Question 13.5: A cryogenic fluid flows through a long tube of 20-mm diamete...
A cryogenic fluid flows through a long tube of 20-mm diameter, the outer surface of which is diffuse and gray with ε_{1} = 0.02 and T_{1} = 77 K. This tube is concentric with a larger tube of 50-mm diameter, the inner surface of which is diffuse and gray with ε_{2} = 0.05 and T_{2} = 300 K. The space between the surfaces is evacuated. Calculate the heat gain by the cryogenic fluid per unit length of tubes. If a thin radiation shield of 35-mm diameter and ε_{3} = 0.02 (both sides) is inserted midway between the inner and outer surfaces, calculate the change (percentage) in heat gain per unit length of the tubes.
Known: Concentric tube arrangement with diffuse, gray surfaces of different emissivities and temperatures.
Find:
1. Heat gain by the cryogenic fluid passing through the inner tube.
2. Percentage change in heat gain with radiation shield inserted midway between inner and outer tubes.
Schematic:
Assumptions:
1. Surfaces are diffuse and gray and characterized by uniform irradiation and radiosity.
2. Space between tubes is evacuated.
3. Conduction resistance for radiation shield is negligible.

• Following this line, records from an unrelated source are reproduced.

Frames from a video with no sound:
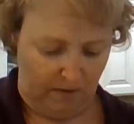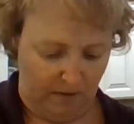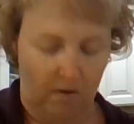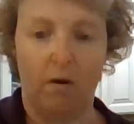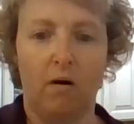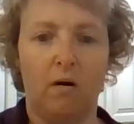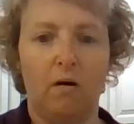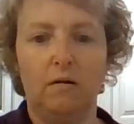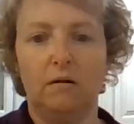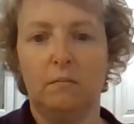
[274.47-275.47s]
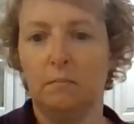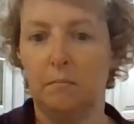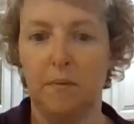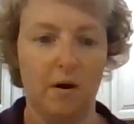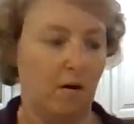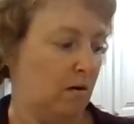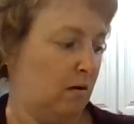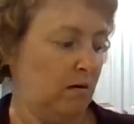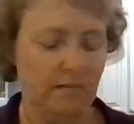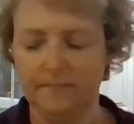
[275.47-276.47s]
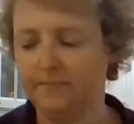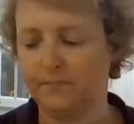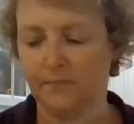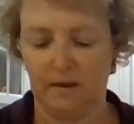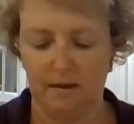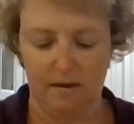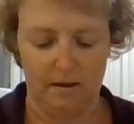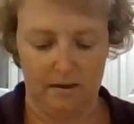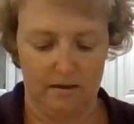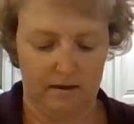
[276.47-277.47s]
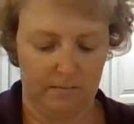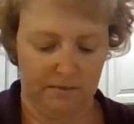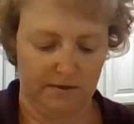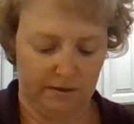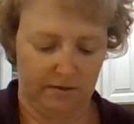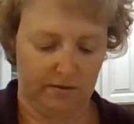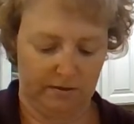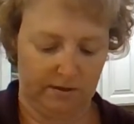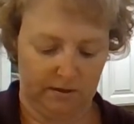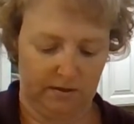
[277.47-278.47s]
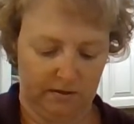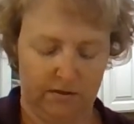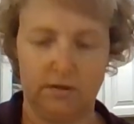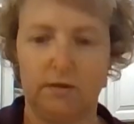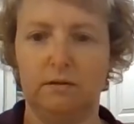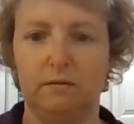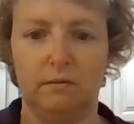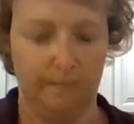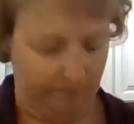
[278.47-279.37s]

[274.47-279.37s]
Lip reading: all, ball. It can be turned into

4. Concentric tubes form a two-surface enclosure (end effects are negligible).
Analysis:
1. The network representation of the system without the shield is shown in Figure 13.11, and the heat rate may be obtained from Equation 13.25, where
q_{12} = \frac{σA_{1}(T_{1}^{4} – T_{2}^{4})}{\frac{1}{ε_{1}} + \frac{1 – ε_{2}}{ε_{2}}\left(\frac{r_{1}}{r_{2}}\right)} (13.25)

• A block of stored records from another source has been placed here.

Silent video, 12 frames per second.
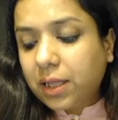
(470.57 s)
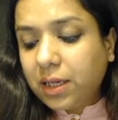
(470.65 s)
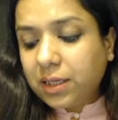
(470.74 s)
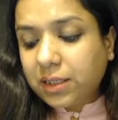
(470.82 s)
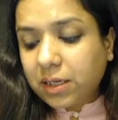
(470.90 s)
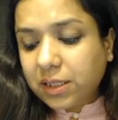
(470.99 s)

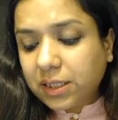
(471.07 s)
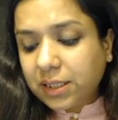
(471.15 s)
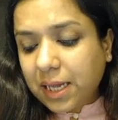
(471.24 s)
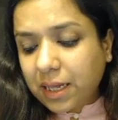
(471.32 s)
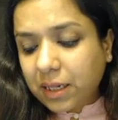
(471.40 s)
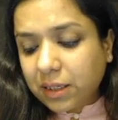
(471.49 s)
These are
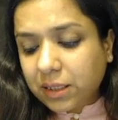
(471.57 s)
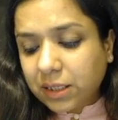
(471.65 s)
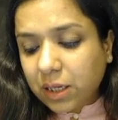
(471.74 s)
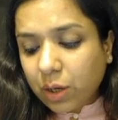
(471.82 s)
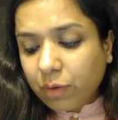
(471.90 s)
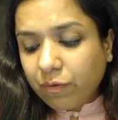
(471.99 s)

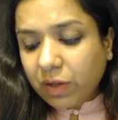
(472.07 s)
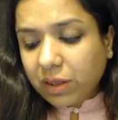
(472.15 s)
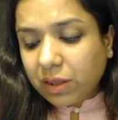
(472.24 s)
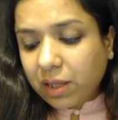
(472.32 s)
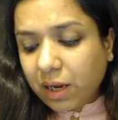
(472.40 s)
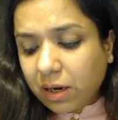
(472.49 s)
cells with
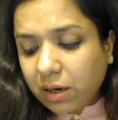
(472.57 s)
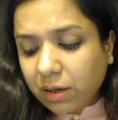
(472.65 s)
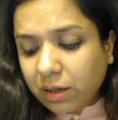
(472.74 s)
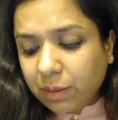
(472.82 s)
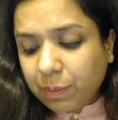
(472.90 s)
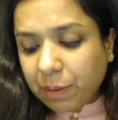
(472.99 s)

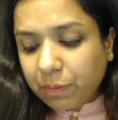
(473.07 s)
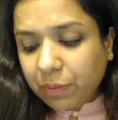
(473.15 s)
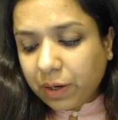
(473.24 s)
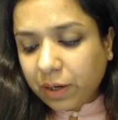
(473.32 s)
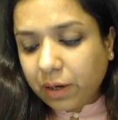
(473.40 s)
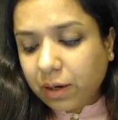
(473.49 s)
thickened
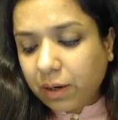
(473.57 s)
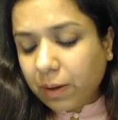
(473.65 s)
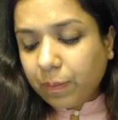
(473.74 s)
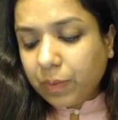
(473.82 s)
membrane.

q = \frac{σ(\pi D_{1}L)(T_{1}^{4} – T_{2}^{4})}{\frac{1}{ε_{1}} + \frac{1 – ε_{2}}{ε_{2}}\left(\frac{D_{1}}{D_{2}}\right)}
Hence
q' = \frac{q}{L} = \frac{5.67 × 10^{-8} W/m^{2} · K^{4} (\pi × 0.02 m)[(77 K)^{4} – (300 K)^{4}]}{\frac{1}{0.02} + \frac{1 – 0.05}{0.05}\left(\frac{0.02 m}{0.05 m}\right)}\\ q' = -0.50 W/m
2. The network representation of the system with the shield is shown in Figure 13.12, and the heat rate is now
q = \frac{E_{b1} – E_{b2}}{R_{tot}} = \frac{σ(T_{1}^{4} – T_{2}^{4})}{R_{tot}}
where
R_{tot} = \frac{1 – ε_{1}}{ε_{1}(\pi D_{1}L)} + \frac{1}{(\pi D_{1}L)F_{13}} + 2\left[\frac{1 – ε_{3}}{ε_{3}(\pi D_{3}L)}\right] + \frac{1}{(\pi D_{3}L)F_{32}} + \frac{1 – ε_{2}}{ε_{2}(\pi D_{2}L)}
or
R_{tot} = \frac{1}{L}\left\{\frac{1 – 0.02}{0.02(\pi × 0.02 m)} + \frac{1}{(\pi × 0.02 m)1} + 2\left[\frac{1 – 0.02}{0.02(\pi × 0.035 m)}\right] + \frac{1}{(\pi × 0.035 m)1} + \frac{1 – 0.05}{0.05(\pi × 0.05 m)}\right\}\\ R_{tot} = \frac{1}{L}(779.9 + 15.9 + 891.3 + 9.1 + 121.0) = \frac{1817}{L}\left(\frac{1}{m^{2}}\right)
Hence
q' = \frac{q}{L} = \frac{5.67 × 10^{-8} W/m^{2} · K^{4} [(77 K)^{4} – (300 K)^{4}]}{1817 (1/m)} = -0.25 W/m
The percentage change in the heat gain is then
\frac{q'_{w} – q'_{wo}}{q'_{wo}} × 100 = \frac{(-0.25 W/m) – (-0.50 W/m)}{-0.50 W/m} × 100 = -50\%
Comment: Because the geometries are concentric and the specified emissivities and prescribed surface temperatures are spatially uniform, each surface is characterized by uniform irradiation and radiosity distributions. Hence the calculated heat transfer rates would not change if the cylindrical surfaces were to be subdivided into smaller radiative surfaces.